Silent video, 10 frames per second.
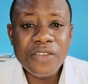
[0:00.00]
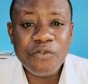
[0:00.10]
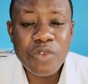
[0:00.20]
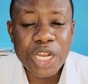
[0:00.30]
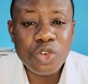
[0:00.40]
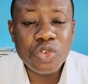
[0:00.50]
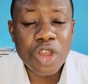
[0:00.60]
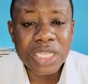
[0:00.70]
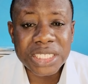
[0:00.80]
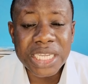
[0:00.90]
If we do
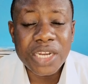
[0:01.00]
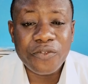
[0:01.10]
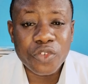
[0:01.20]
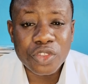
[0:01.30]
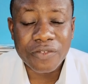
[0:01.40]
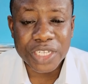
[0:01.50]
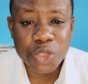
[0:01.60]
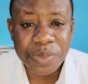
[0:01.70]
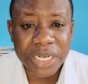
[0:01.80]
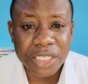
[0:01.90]
not see the fruit of the
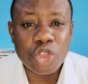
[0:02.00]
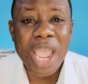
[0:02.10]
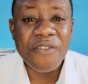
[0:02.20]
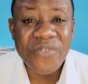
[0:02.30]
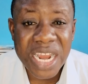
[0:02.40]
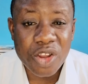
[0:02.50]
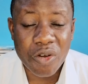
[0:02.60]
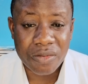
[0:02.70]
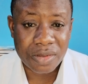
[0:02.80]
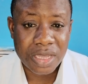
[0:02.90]
Spirit, you are a
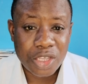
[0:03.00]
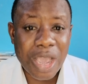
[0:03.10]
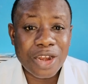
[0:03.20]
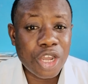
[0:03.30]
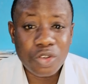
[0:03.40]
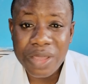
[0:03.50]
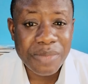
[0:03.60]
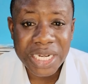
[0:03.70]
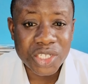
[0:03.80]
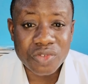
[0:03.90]
failure. You are not
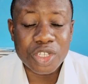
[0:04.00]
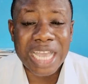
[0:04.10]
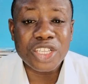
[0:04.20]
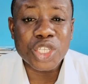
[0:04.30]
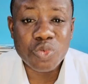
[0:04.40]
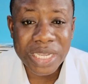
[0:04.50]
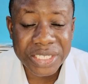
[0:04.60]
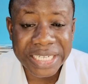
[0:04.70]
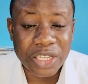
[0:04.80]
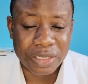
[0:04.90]
doing ministry. You are just
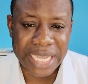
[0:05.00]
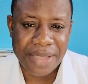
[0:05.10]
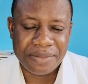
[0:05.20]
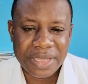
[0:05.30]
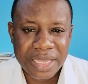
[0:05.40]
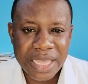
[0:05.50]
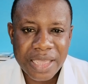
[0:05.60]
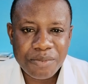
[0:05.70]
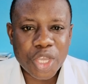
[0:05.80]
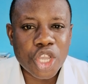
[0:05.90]
wasting your time.
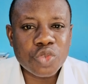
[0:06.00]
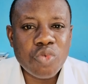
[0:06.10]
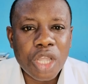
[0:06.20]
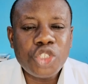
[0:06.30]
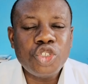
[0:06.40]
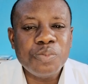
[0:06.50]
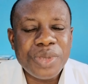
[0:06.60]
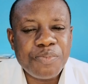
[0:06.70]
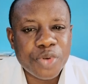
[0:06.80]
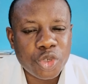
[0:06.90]
Because what should
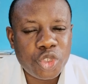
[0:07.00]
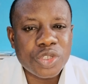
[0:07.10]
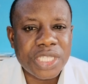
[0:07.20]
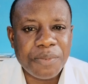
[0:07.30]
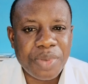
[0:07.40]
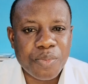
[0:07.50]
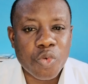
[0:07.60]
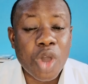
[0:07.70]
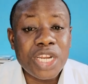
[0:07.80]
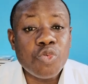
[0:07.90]
be produced in
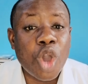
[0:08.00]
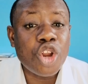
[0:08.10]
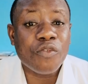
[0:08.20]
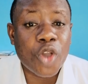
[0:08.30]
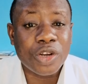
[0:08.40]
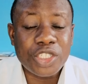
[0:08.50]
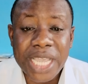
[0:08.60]
people? What the Word of God?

▸ What the exercise asks:
Down to the last line, reproduce the material above exactly; skip its images.

▸ Exercise solution:
Silent video, 10 frames per second.
[0:00.00]
[0:00.10]
[0:00.20]
[0:00.30]
[0:00.40]
[0:00.50]
[0:00.60]
[0:00.70]
[0:00.80]
[0:00.90]
If we do
[0:01.00]
[0:01.10]
[0:01.20]
[0:01.30]
[0:01.40]
[0:01.50]
[0:01.60]
[0:01.70]
[0:01.80]
[0:01.90]
not see the fruit of the
[0:02.00]
[0:02.10]
[0:02.20]
[0:02.30]
[0:02.40]
[0:02.50]
[0:02.60]
[0:02.70]
[0:02.80]
[0:02.90]
Spirit, you are a
[0:03.00]
[0:03.10]
[0:03.20]
[0:03.30]
[0:03.40]
[0:03.50]
[0:03.60]
[0:03.70]
[0:03.80]
[0:03.90]
failure. You are not
[0:04.00]
[0:04.10]
[0:04.20]
[0:04.30]
[0:04.40]
[0:04.50]
[0:04.60]
[0:04.70]
[0:04.80]
[0:04.90]
doing ministry. You are just
[0:05.00]
[0:05.10]
[0:05.20]
[0:05.30]
[0:05.40]
[0:05.50]
[0:05.60]
[0:05.70]
[0:05.80]
[0:05.90]
wasting your time.
[0:06.00]
[0:06.10]
[0:06.20]
[0:06.30]
[0:06.40]
[0:06.50]
[0:06.60]
[0:06.70]
[0:06.80]
[0:06.90]
Because what should
[0:07.00]
[0:07.10]
[0:07.20]
[0:07.30]
[0:07.40]
[0:07.50]
[0:07.60]
[0:07.70]
[0:07.80]
[0:07.90]
be produced in
[0:08.00]
[0:08.10]
[0:08.20]
[0:08.30]
[0:08.40]
[0:08.50]
[0:08.60]
people? What the Word of God?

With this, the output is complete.